Another key reason to deescalate relates to America’s improving relations with Saudi Arabia, the United Arab Emirates, and Qatar, ties that grew only stronger during Trump’s landmark visit to the region in May. Preserving those relationships requires avoiding open-ended wars that destabilize the region. The Gulf states’ cautious neutrality during recent conflicts underscores the value of this approach.
Chasing Netanyahu’s fantasies would also divert resources from the defining challenge: countering China, America’s only peer competitor. A diplomatic deal with Iran would free up political and military capital for the strategic “pivot to Asia” that Washington has failed to execute since the Barack Obama administration.

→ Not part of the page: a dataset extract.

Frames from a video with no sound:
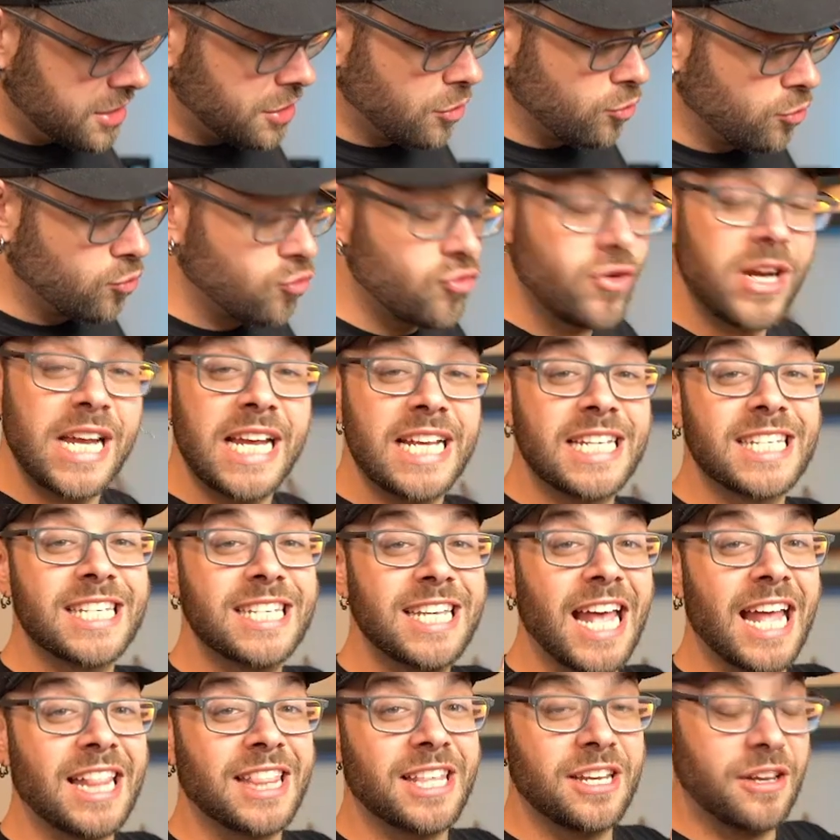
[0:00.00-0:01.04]

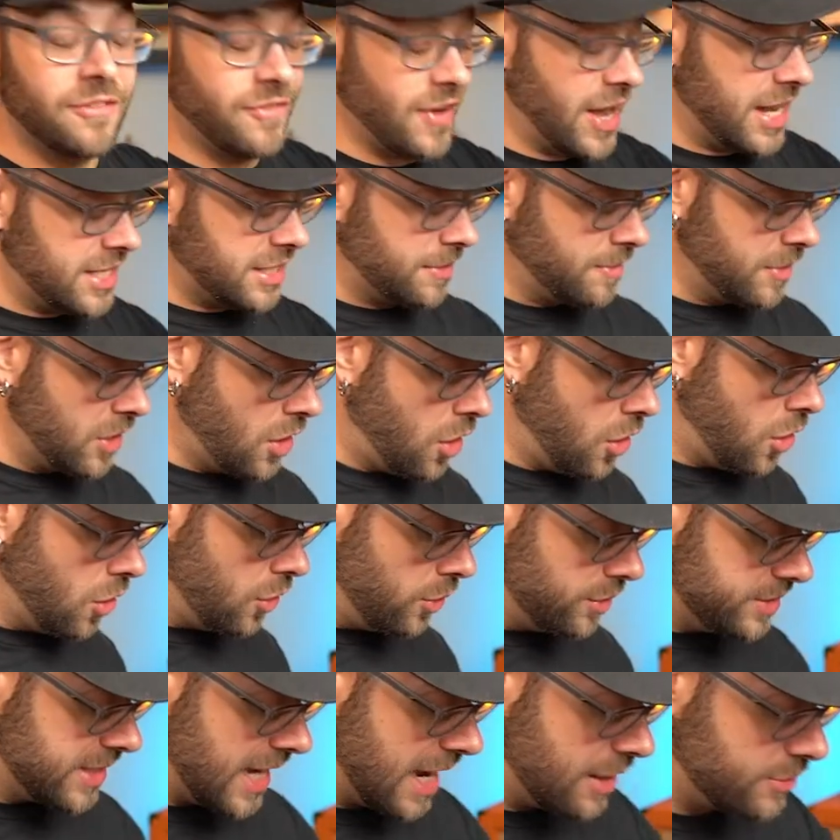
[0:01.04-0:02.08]
reset the device, I'm gonna hold down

Moving forward, Trump should reject Netanyahu’s push for deeper U.S. involvement in Israel’s war on Iran. Instead, he should intensify backchannel diplomacy through Oman and other mediators, including possibly Russia.

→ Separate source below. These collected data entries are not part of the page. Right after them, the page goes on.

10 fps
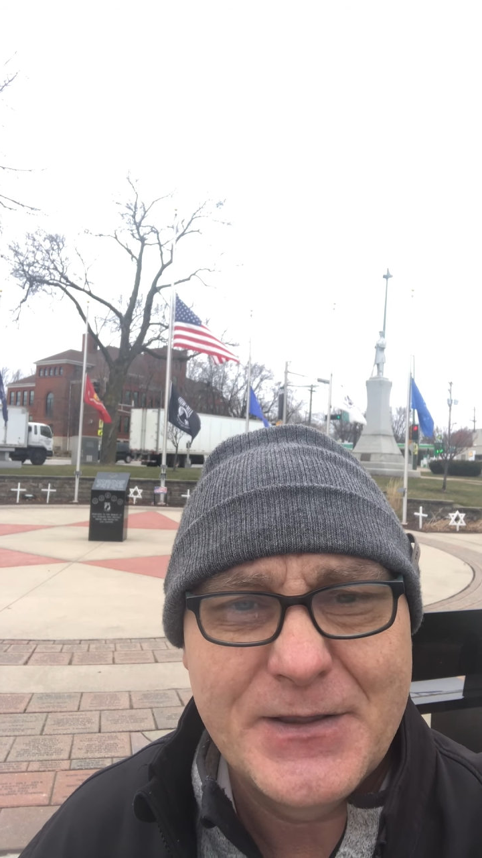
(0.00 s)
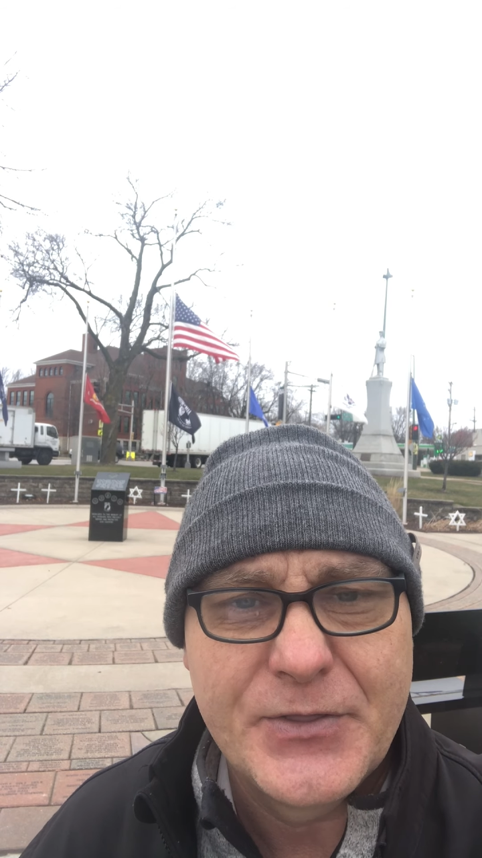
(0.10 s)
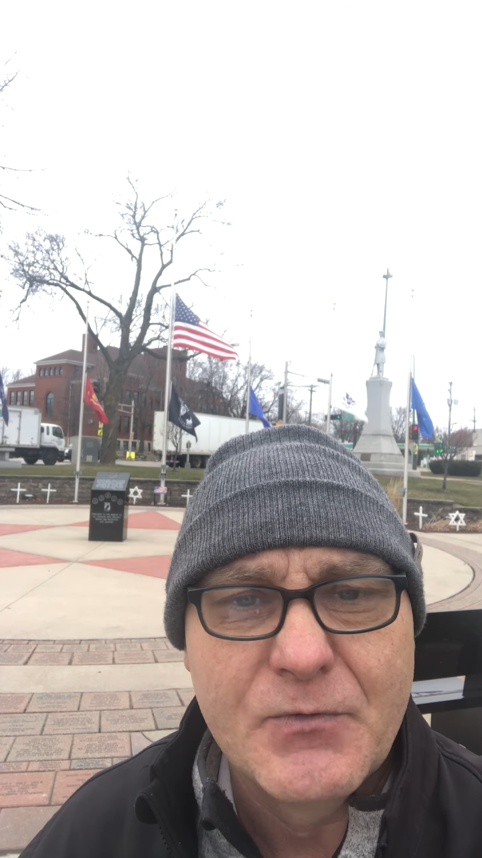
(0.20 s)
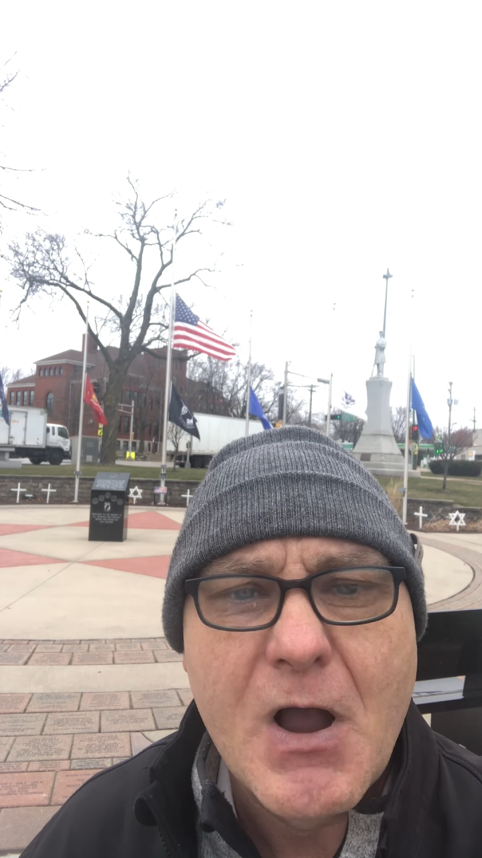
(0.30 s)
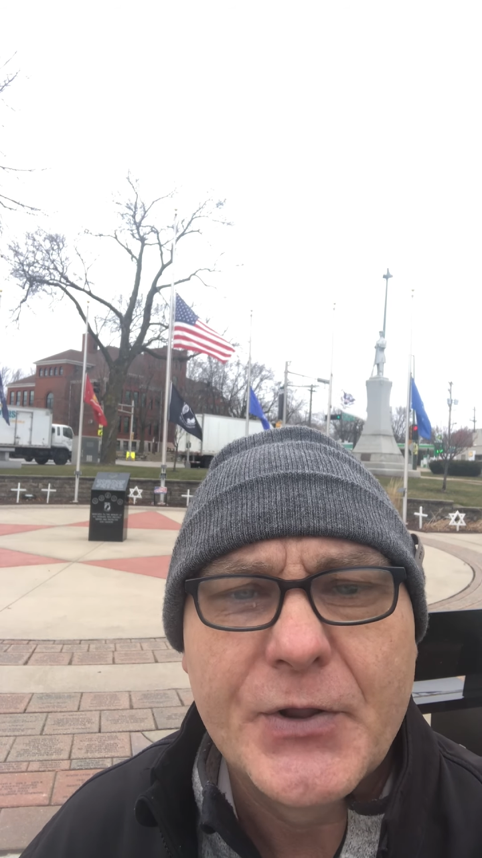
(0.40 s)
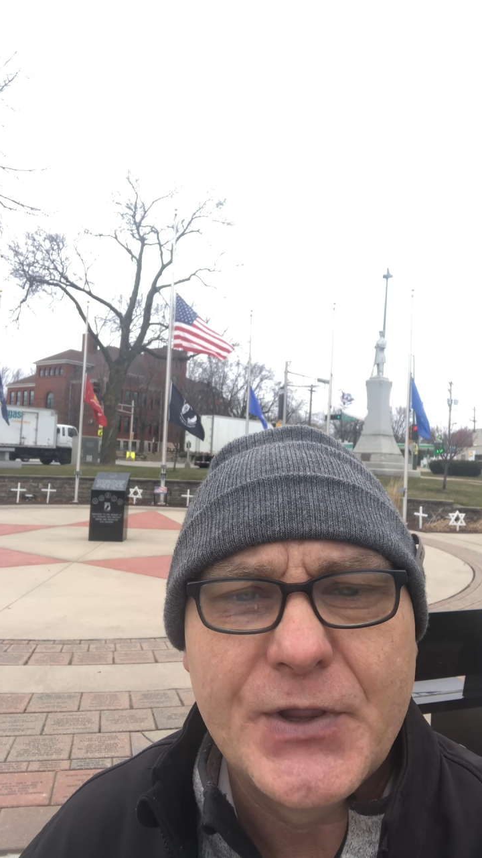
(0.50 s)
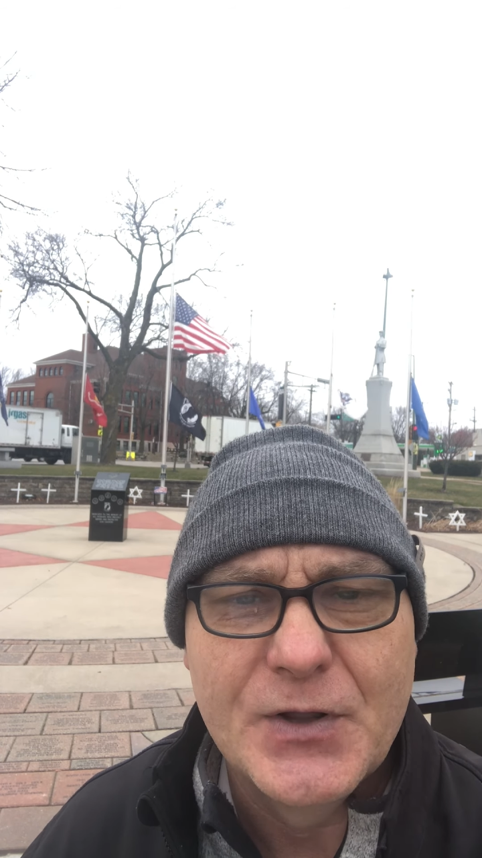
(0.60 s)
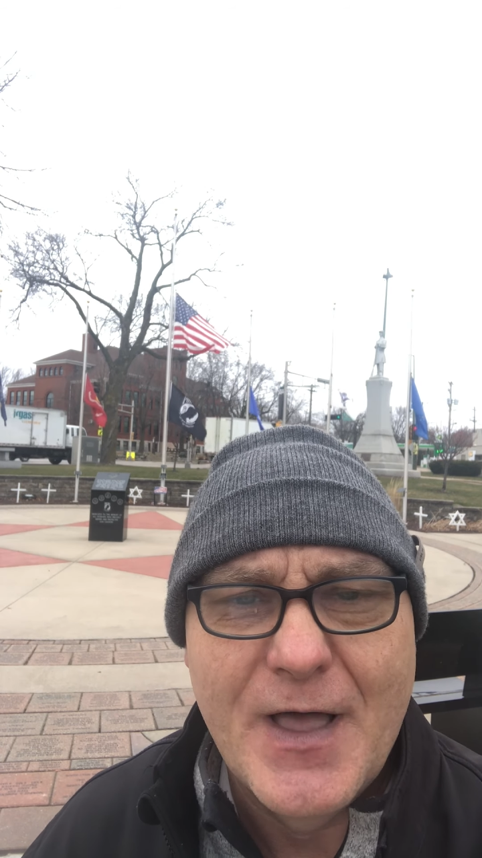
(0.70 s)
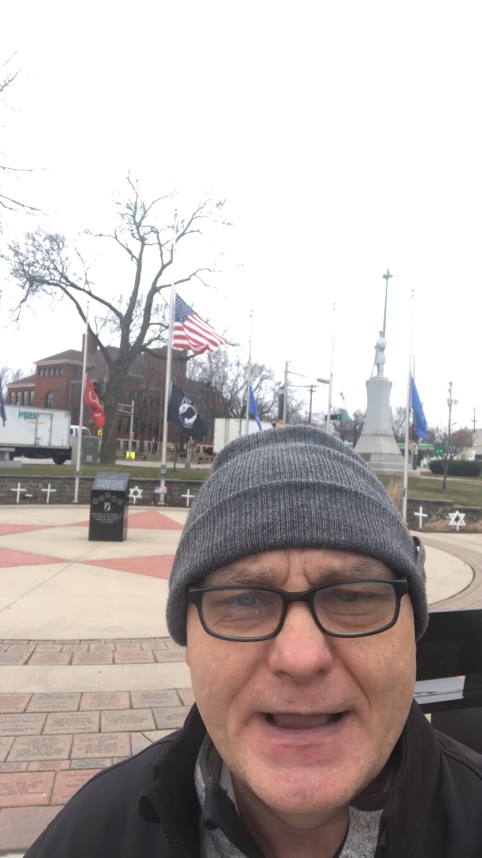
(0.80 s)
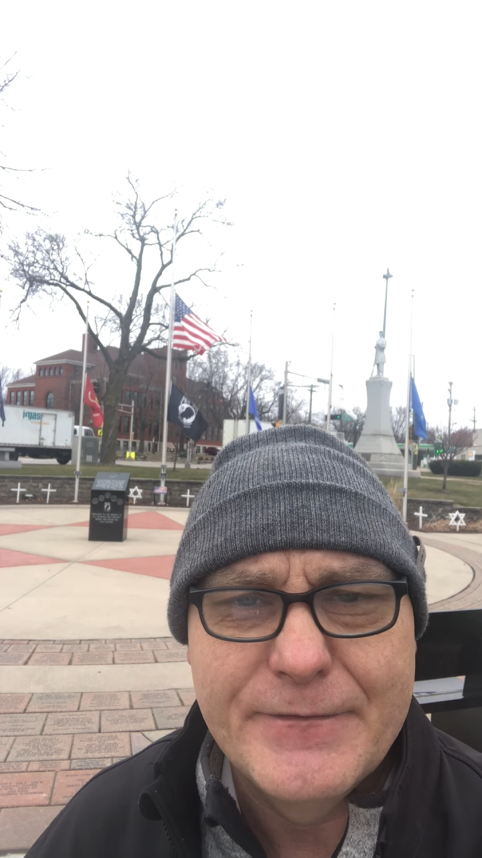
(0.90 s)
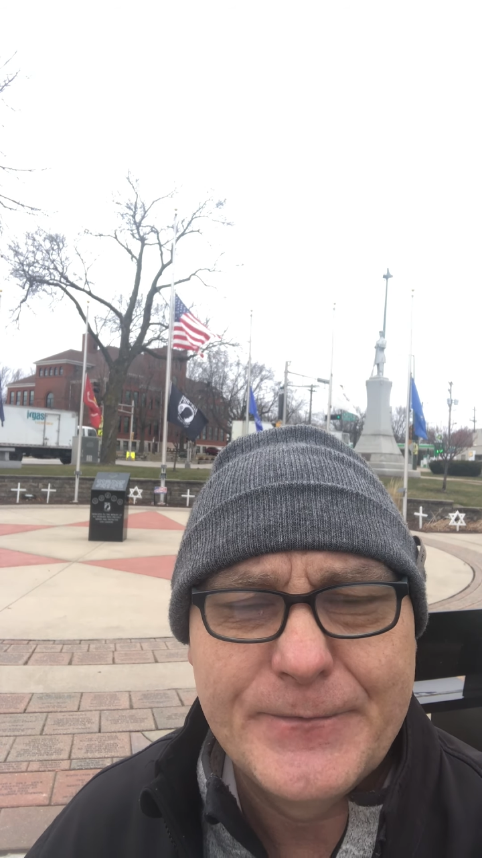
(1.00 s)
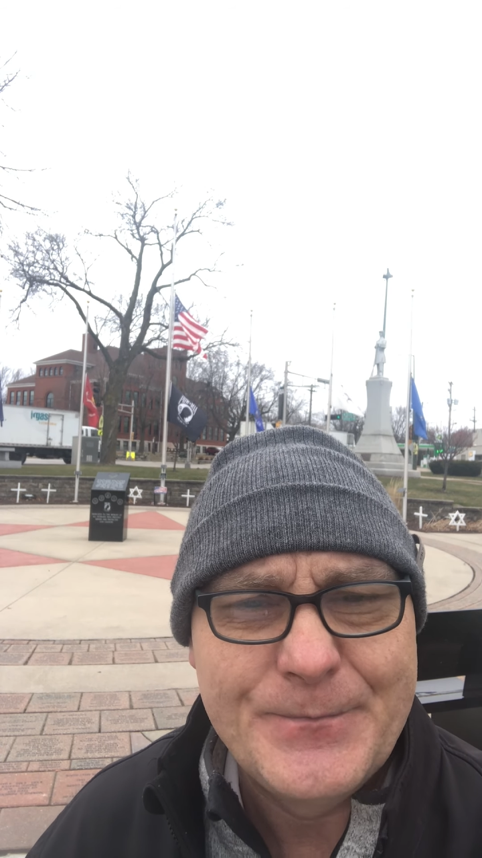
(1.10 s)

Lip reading: throughout their life,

The contrast between the interests of the two leaders is stark: Netanyahu needs war to survive politically, while Trump needs peace to fulfill his “America First” campaign promises. The latter’s pragmatism has prevented worse escalation before, and it motivated him to keep U.S. strikes on Iran restricted to a specific mission, however ill-conceived. Now is the time to cement that restraint.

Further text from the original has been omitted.